La condanna precedente risale al 2009, con Roberto Maroni all’Interno e Silvio Berlusconi presidente del Consiglio. La Corte europea dei diritti dell’uomo si è pronunciata contro l’Italia nel 2012 e in quel caso il dispositivo faceva riferimento a trattamenti inumani che rischiavano i 24 cittadini somali ed eritrei rispediti in Libia.
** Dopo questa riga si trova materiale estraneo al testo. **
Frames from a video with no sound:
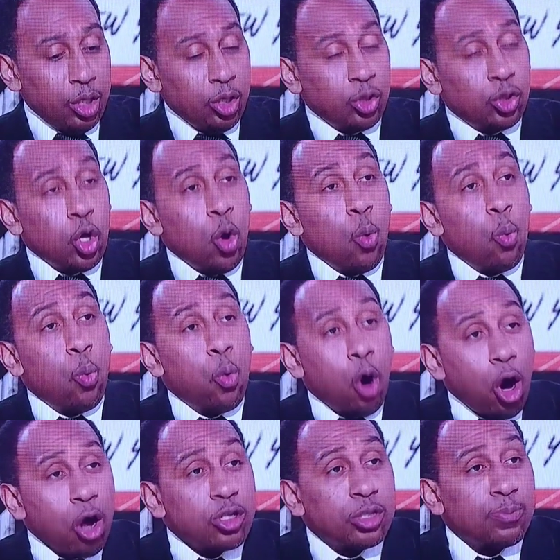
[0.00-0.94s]
The
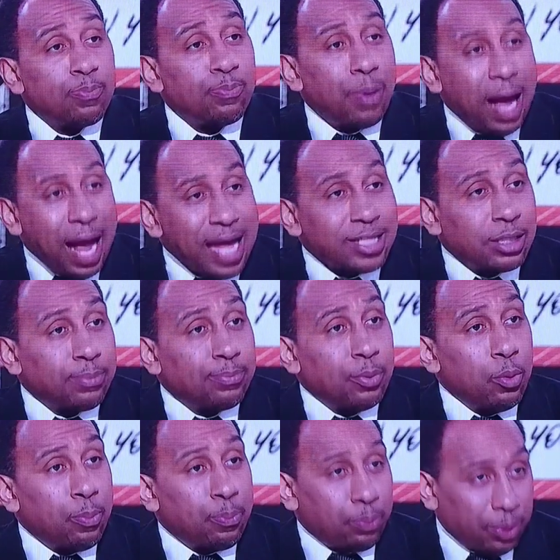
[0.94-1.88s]
worst
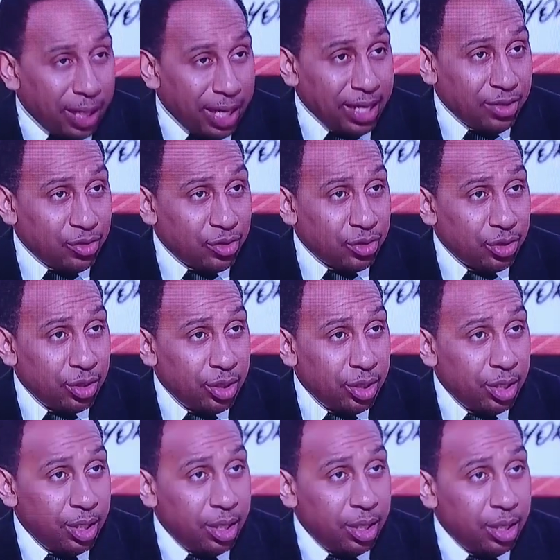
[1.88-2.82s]
possible place
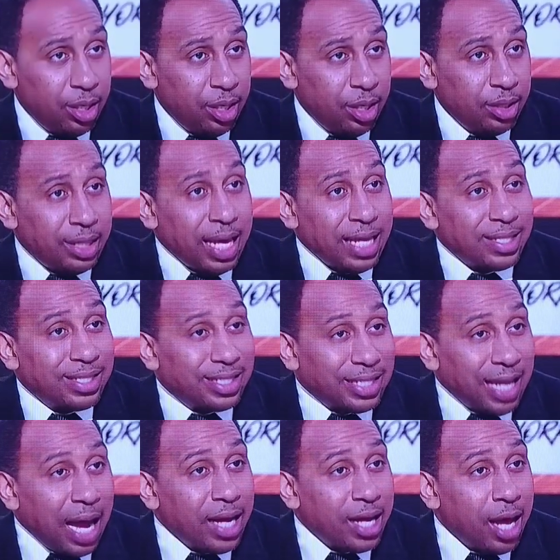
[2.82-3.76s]
that
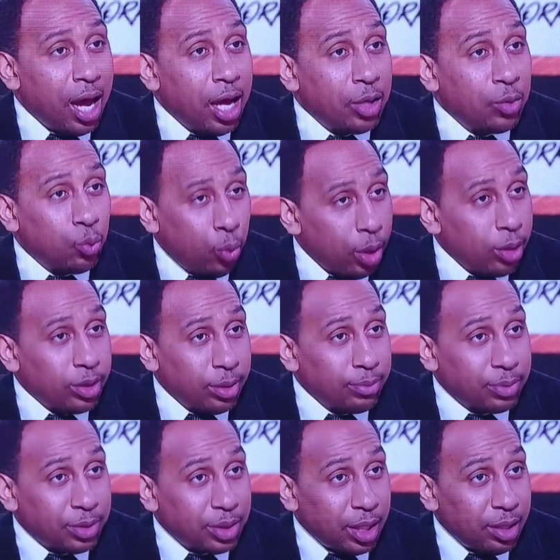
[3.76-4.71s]
Zion
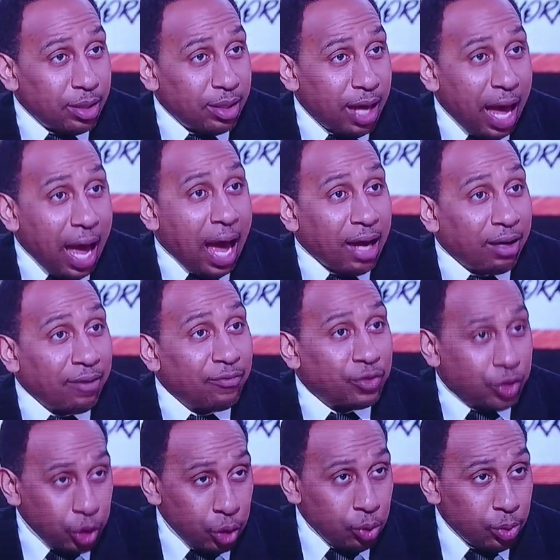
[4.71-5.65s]
Williamson out of
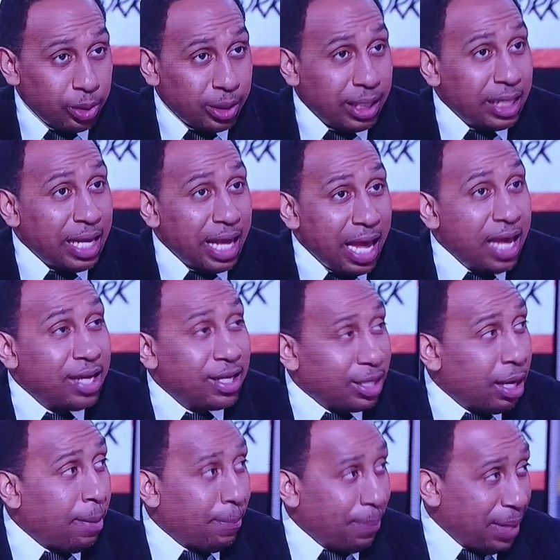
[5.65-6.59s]
Duke can end
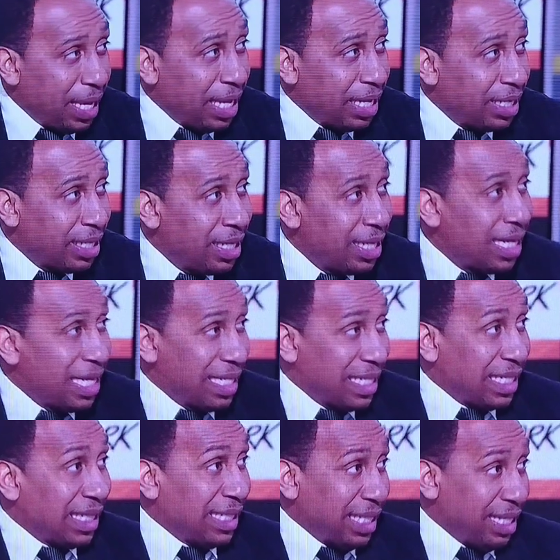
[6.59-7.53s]
up in is
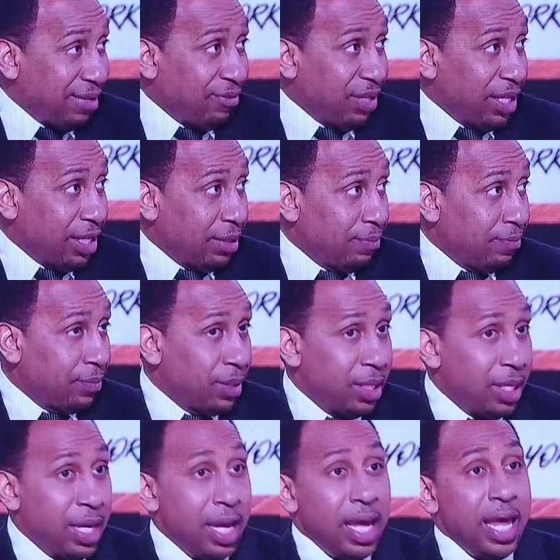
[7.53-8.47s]
Cleveland. And that's where he's heading.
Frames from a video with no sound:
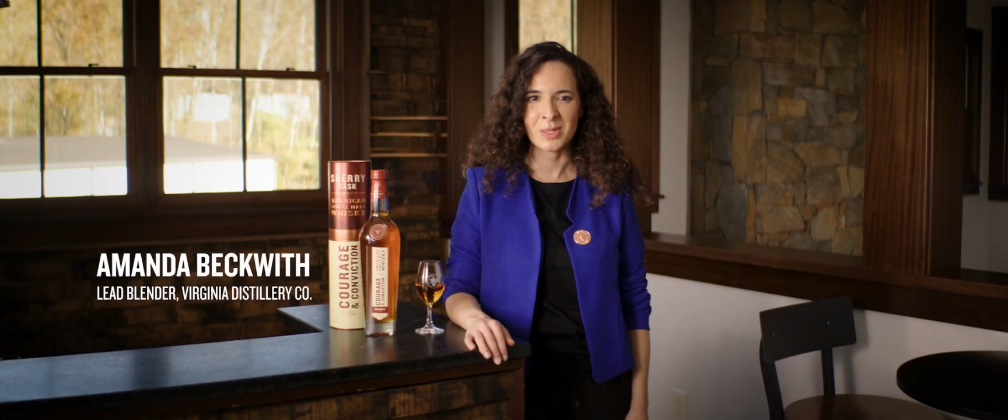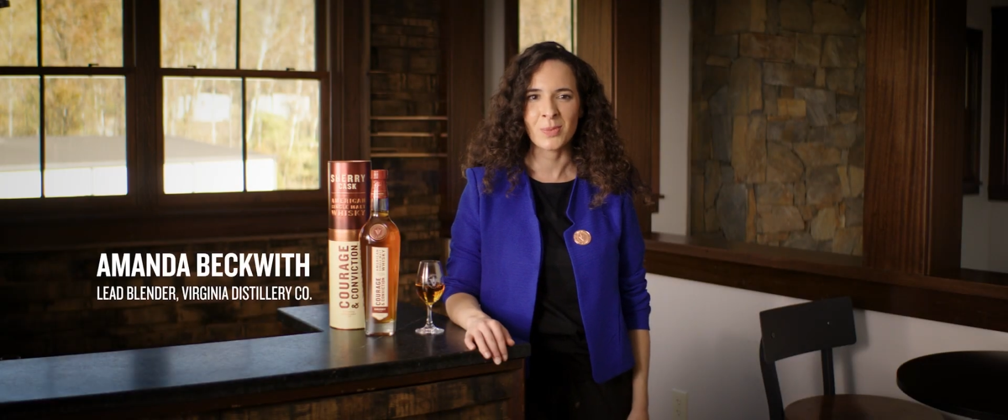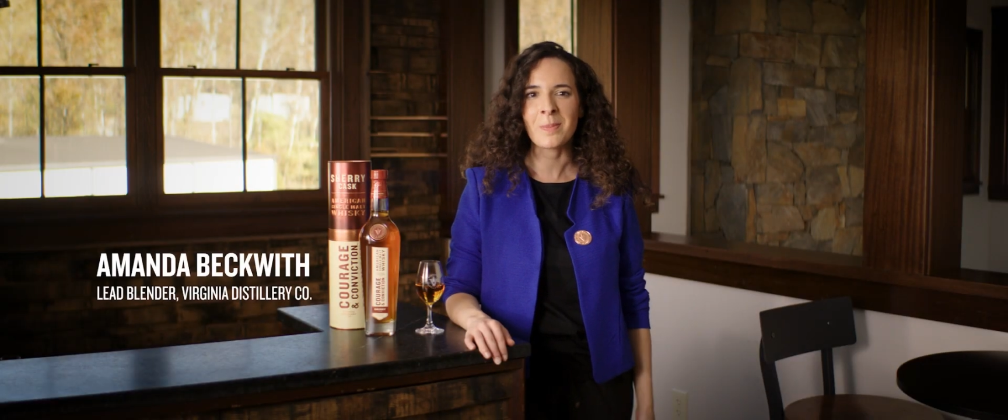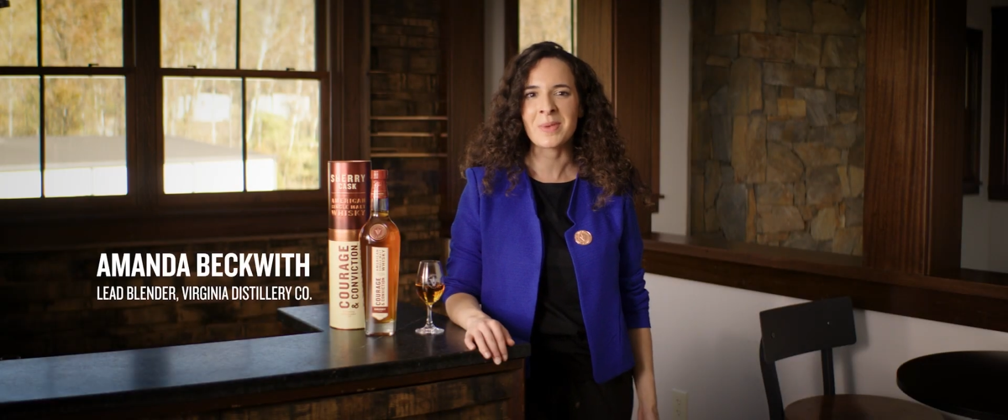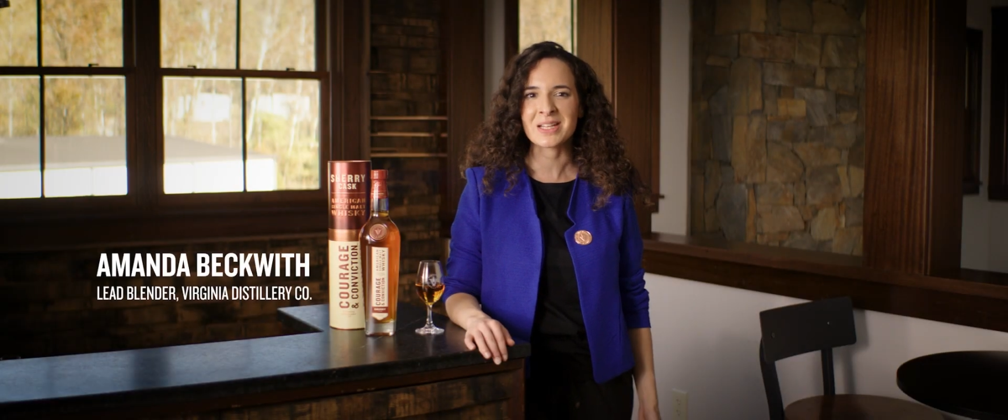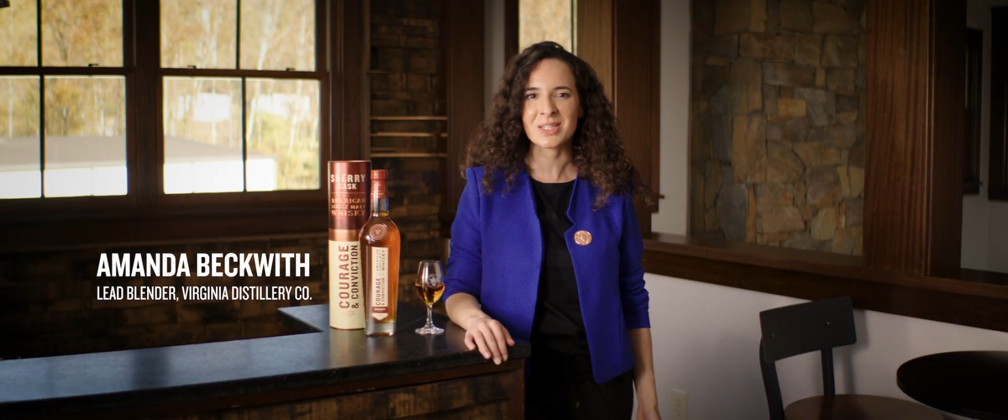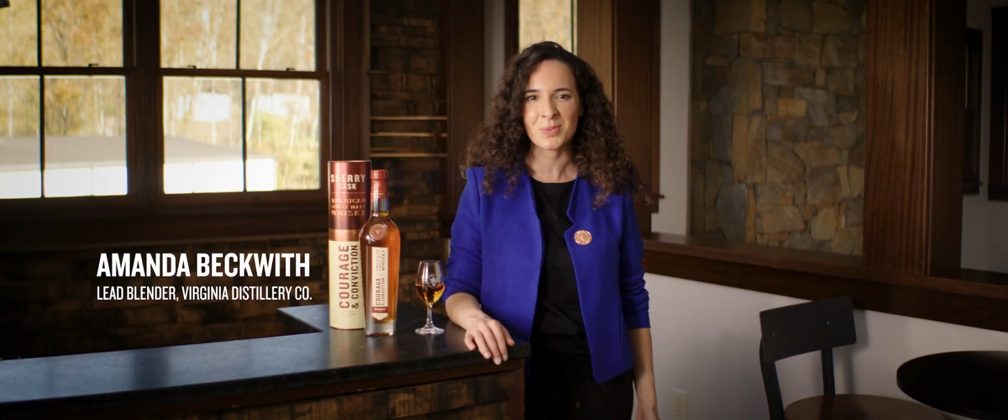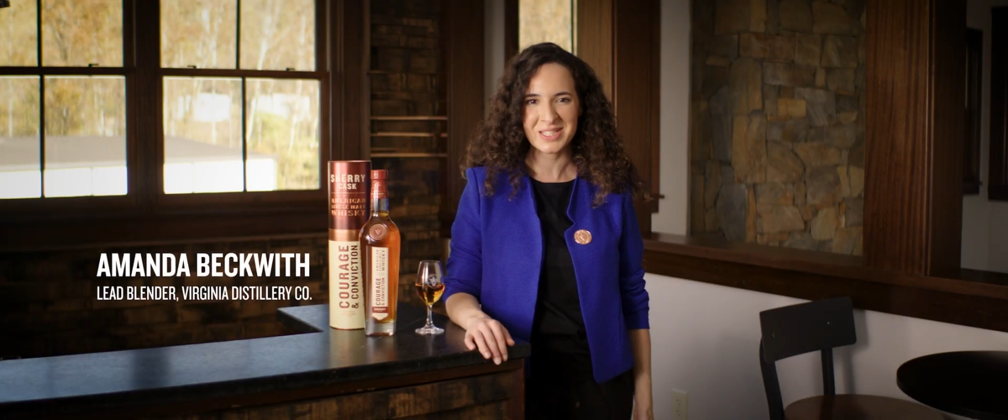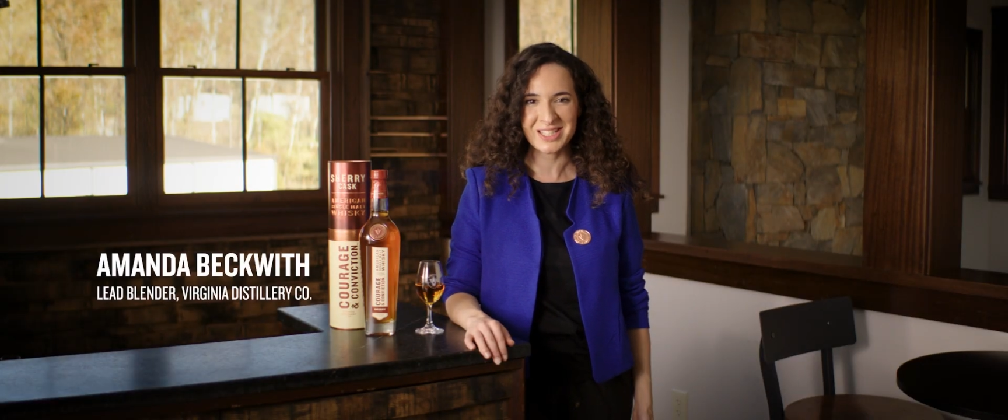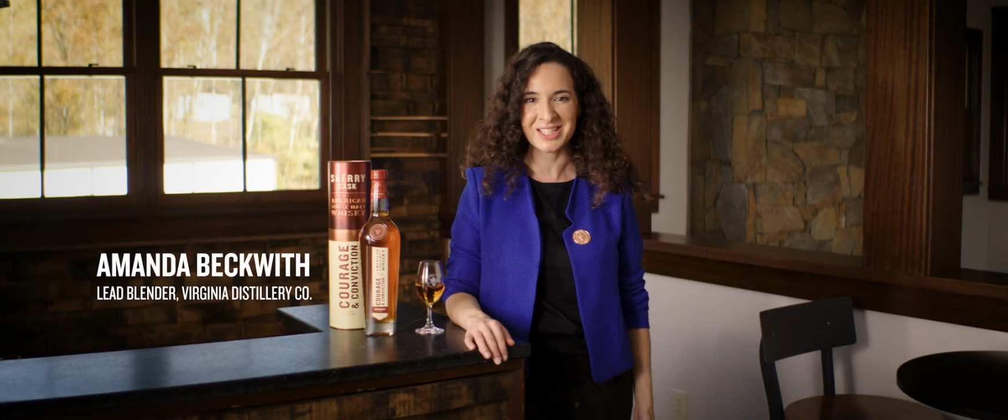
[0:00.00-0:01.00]
what makes a
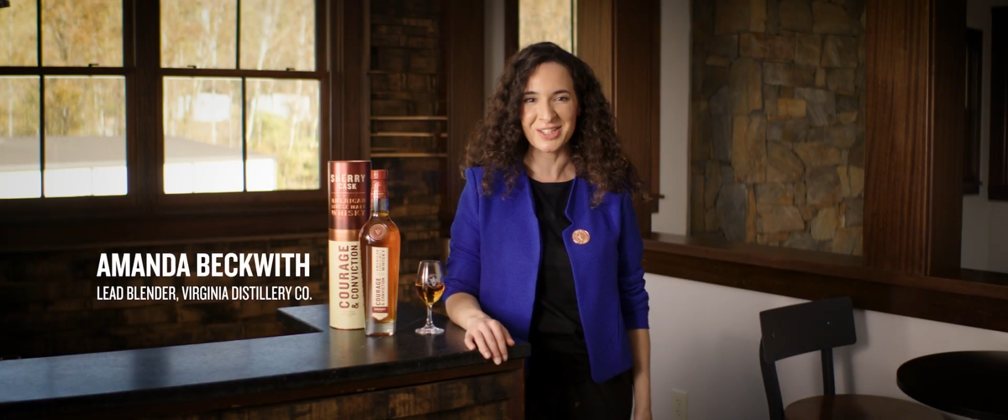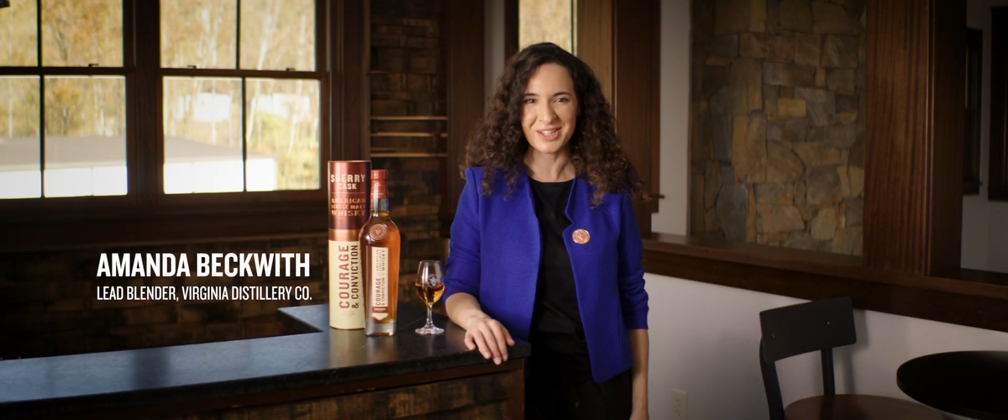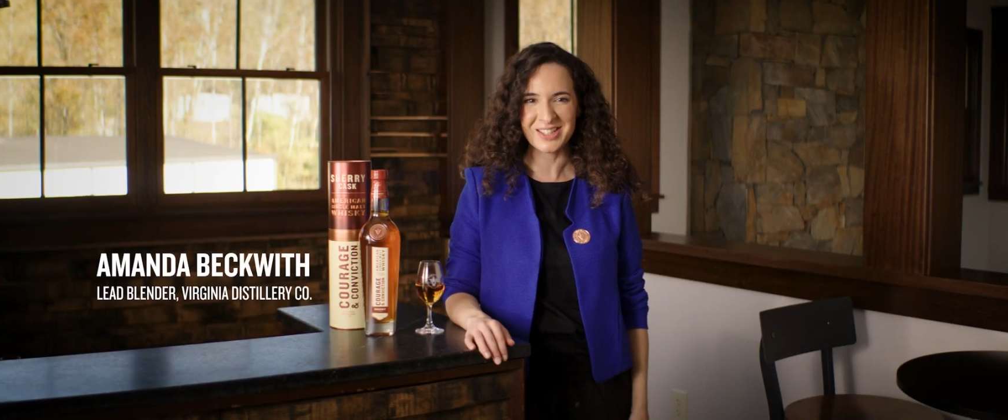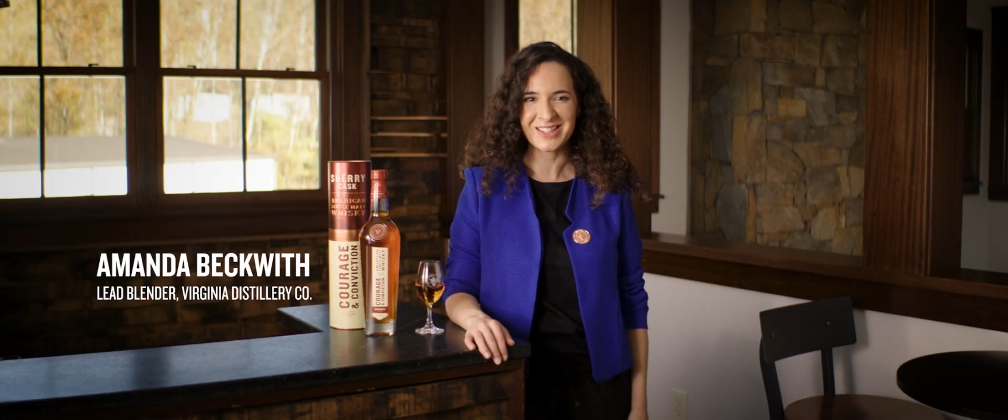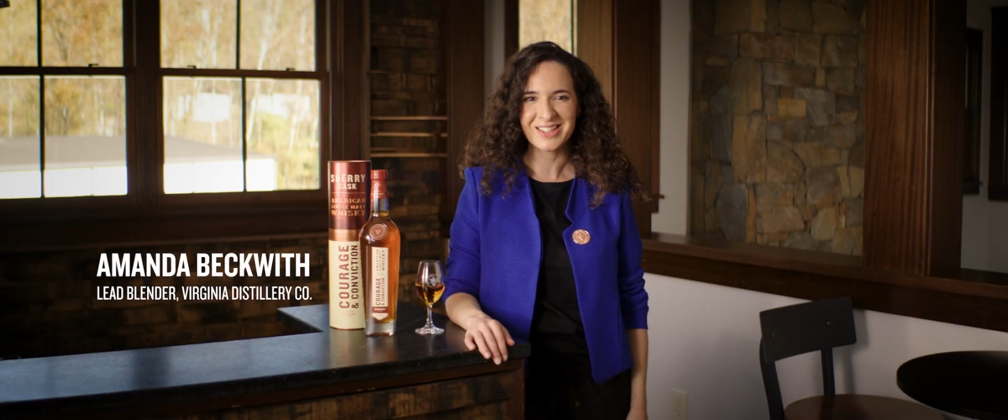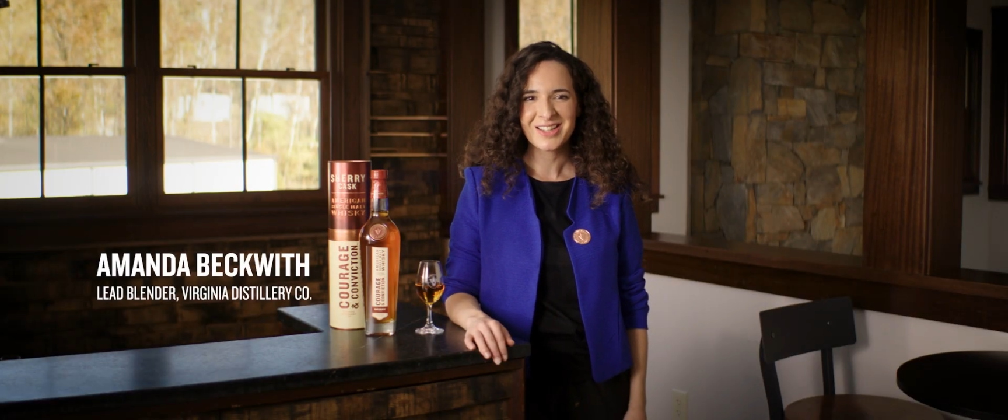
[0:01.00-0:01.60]
whiskey good.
Ma la consegna ai libici avveniva da parte di navi militari italiane e Tripoli non aveva una Srr di cui oggi è responsabile: “Se anche il comando centrale di Roma fosse stato chiamato per primo, avrà risposto di certo che non aveva competenza in merito – conclude Bulgherini -. Una nave privata non può agire come vuole, né [come ricostruito dal parlamentare Nicola Fratoianni, ndr] per ordine del proprio armatore. Nessuno si prenderebbe una responsabilità di questo tipo. Poteva solo eseguire gli ordini di chi stava coordinando la missione di salvataggio”.